Although prose and poetry are two very different kinds of writing, becoming more proficient in one can help you become more proficient in the other. There are many ways for prose writers to improve their language skills by studying poetry. A good place to start this literary cross-training is the familiar form of the sonnet.
A sonnet is a fourteen-line poem written in iambic pentameter. Modern poets have loosened this definition, but most beginners will find it easiest to stick with a more traditional version of the form. Traditional sonnets have a rhyme scheme which divides the poem into segments. An Elizabethan or Shakespearean sonnet follows an ABAB CDCD EFEF GG rhyme scheme that divides the poem into three quatrains and a couplet; a Petrarchan sonnet, on the other hand, follows an ABBAABBA CDCDCD rhyme scheme which divides the poem into an octave and a sestet.

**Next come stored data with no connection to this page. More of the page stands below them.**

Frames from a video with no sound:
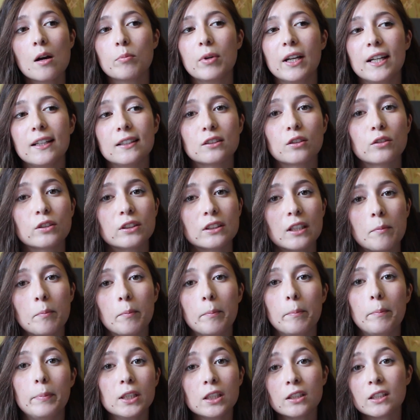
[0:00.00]
but I saw
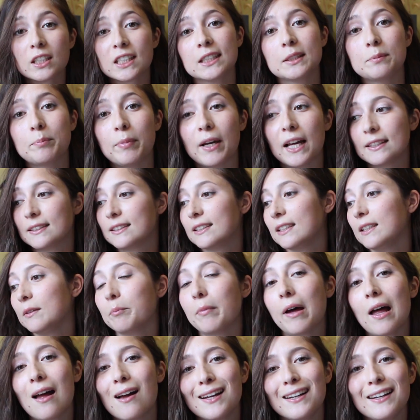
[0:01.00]
some burgers
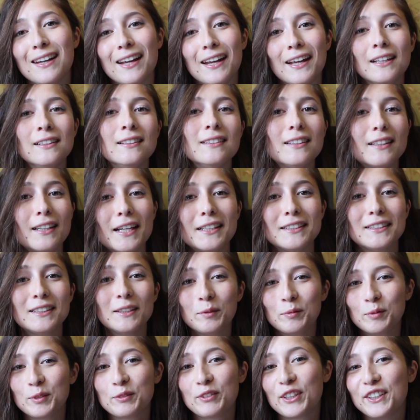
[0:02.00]
passing by and they
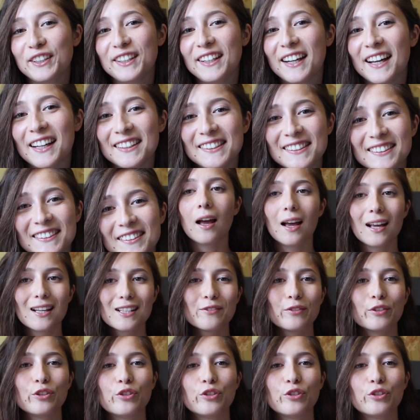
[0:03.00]
seemed very nice. As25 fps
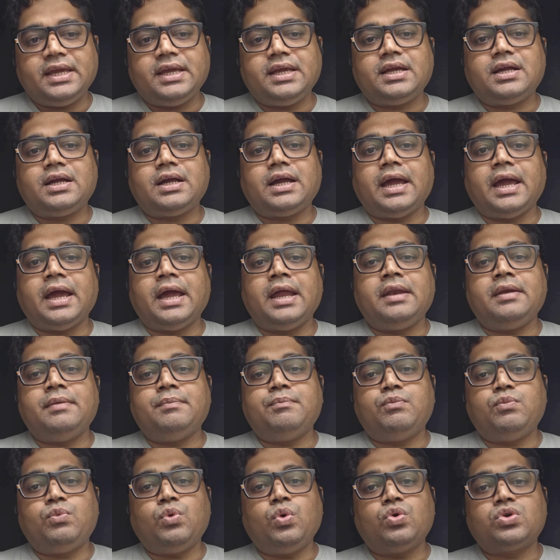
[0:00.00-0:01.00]
think
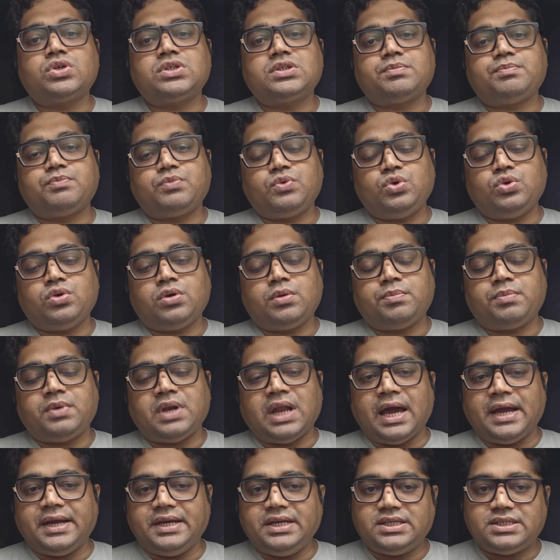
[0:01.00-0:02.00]
and books your
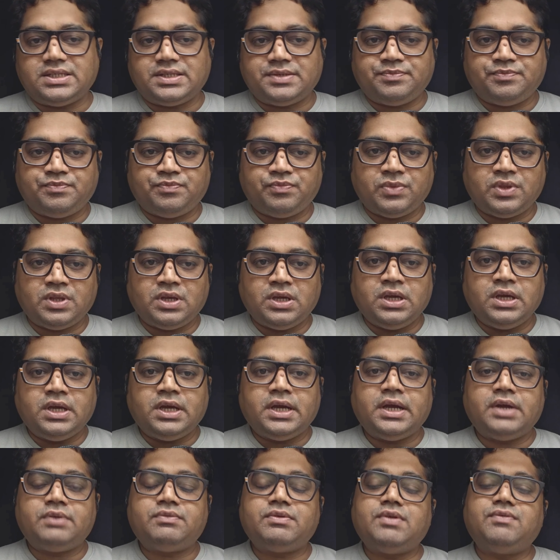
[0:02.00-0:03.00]
flights.
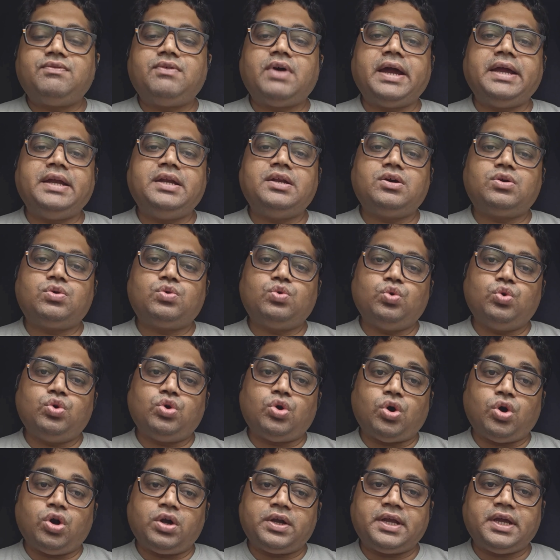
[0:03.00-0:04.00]
It will find a
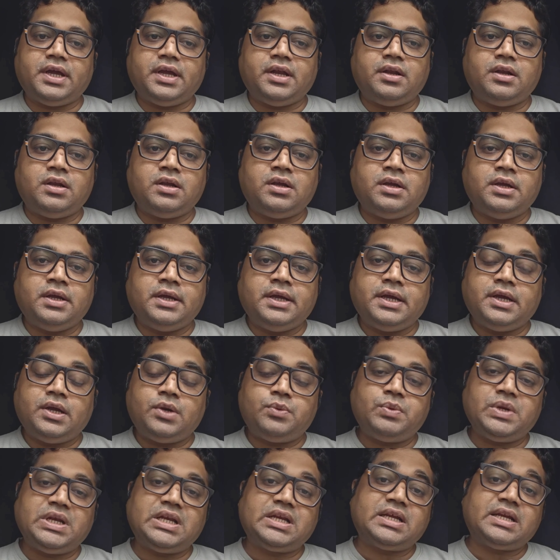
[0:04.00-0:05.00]
good hotel.
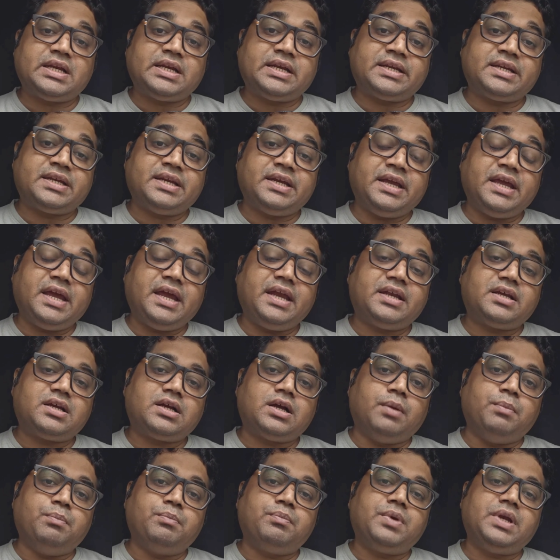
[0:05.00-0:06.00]
It will
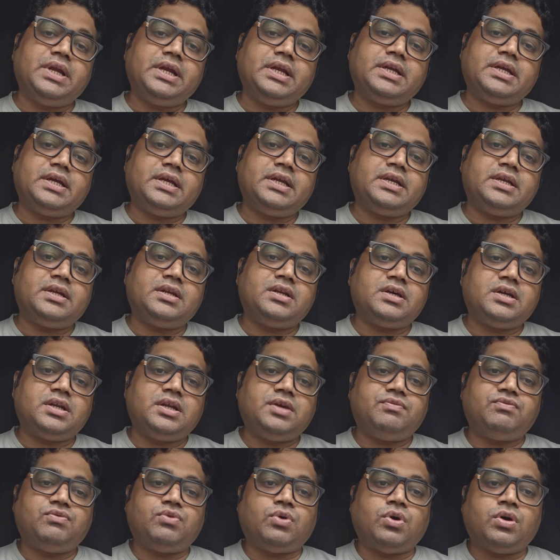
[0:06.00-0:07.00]
create complete
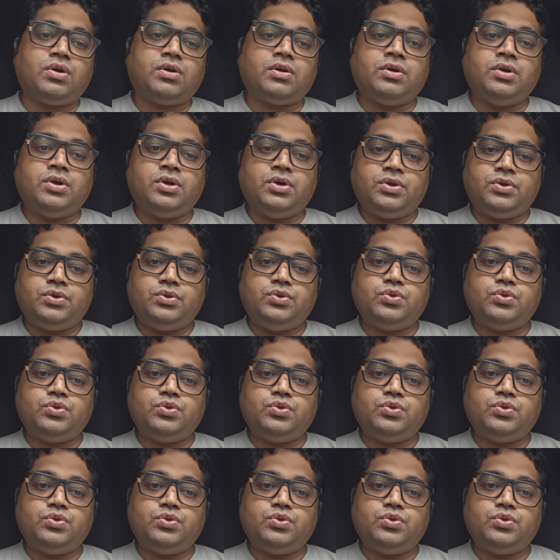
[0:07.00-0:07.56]
itinerary for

Even if you don’t have lofty ambitions for the sonnets you compose, writing them is an entertaining exercise that can truly test your abilities as a writer. The combined restraints of the rhyme scheme and the meter force you to choose your ideas and vocabulary very carefully. Many writers find that composing sonnets helps them learn to rearrange sentences in order to make their rhythm work better. This can not only make your ideas conform to the requirements of an Elizabethan or Petrarchan sonnet, but also help you get a sense of how your sentences’ cadence helps your reader understand your ideas.
Many prose writers like having the freedom to use whatever words and cadences they please. However, everybody can benefit from learning to work within the strict limits imposed by a traditional sonnet. Using sonnets as a writing exercise can help you improve your vocabulary, be more flexible with your sentence structure, and better understand the natural cadence of your writing.